Miró el reloj y comprobó la fecha. Correcto, estaba en el presente. Un momento, ¿realmente ocurrió?¿no habría sido un sueño? ¡Pip, pip¡, sonó el reloj. “Joder, llego tarde al trabajo”, se dijo, y sacó una camisa limpia, se calzó, se lavó la cara y salió corriendo de su casa.

Mientras conducía no dejaba de pensar en su “sueño” y una idea le vino a la mente: conocía el nombre completo de Carla y su dirección, se acordaba perfectamente del sobre con el remitente. También sabía el año al que se había trasladado en su viaje en el tiempo, podía buscarla en la base de datos del periódico, tal vez encontrara algo sobre ella, tal vez no había sido todo un sueño. Una sonrisa se apoderó de su rostro en esos instantes.

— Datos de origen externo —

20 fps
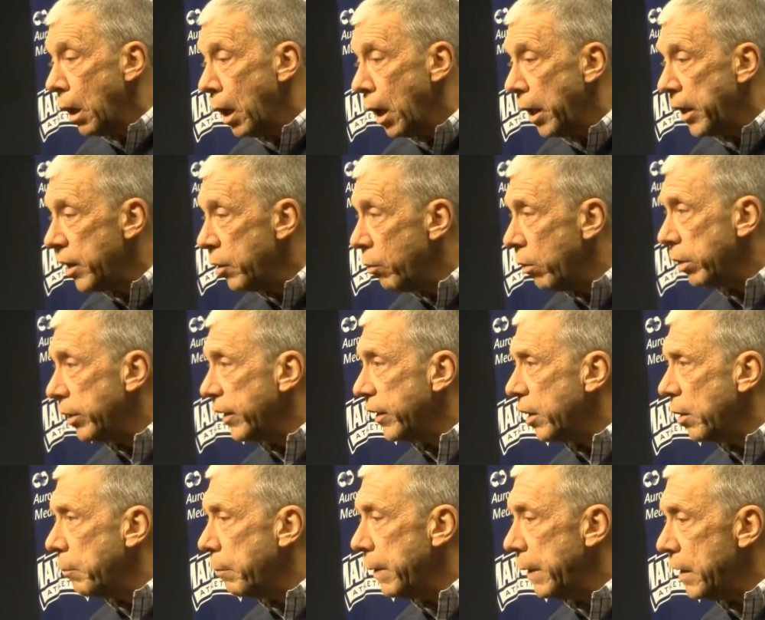He really
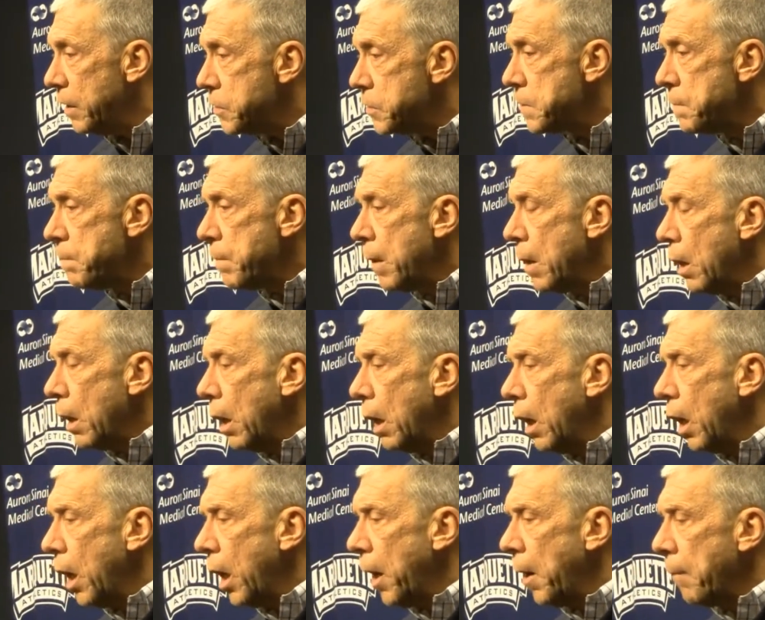competes.
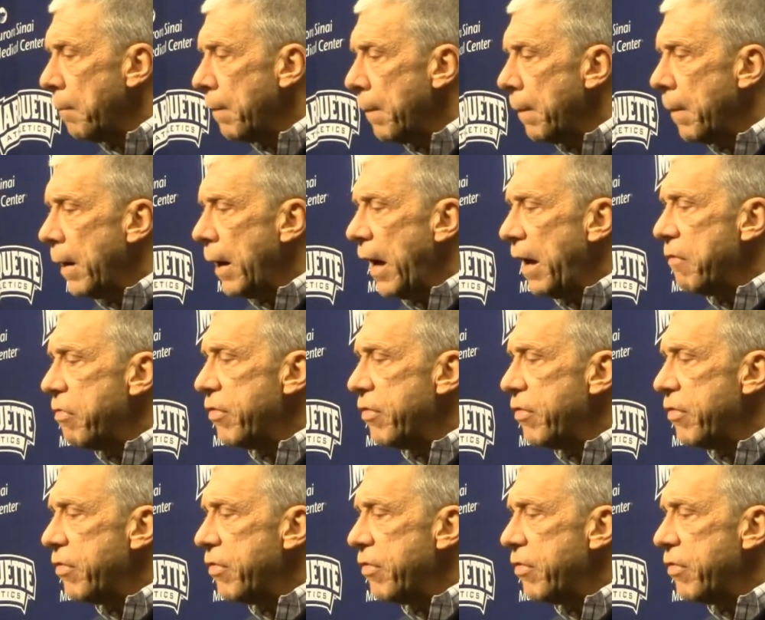I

Introdujo los datos de los que disponía en el ordenador del trabajo y un escalofrío le recorrió el cuerpo cuando pulsó la tecla “enter”. Efectivamente, allí estaba Carla. Leyó toda la información lo más rápido que pudo: murió a los 80 años, fue una de las primeras mujeres dedicadas al periodismo, fue cronista en la guerra civil y en las que le siguieron, escribió varios libros, se casó y tuvo hijos. Arturo se apoyó en el respaldo de la silla, suspiró y pensó que al final ella había conseguido su sueño.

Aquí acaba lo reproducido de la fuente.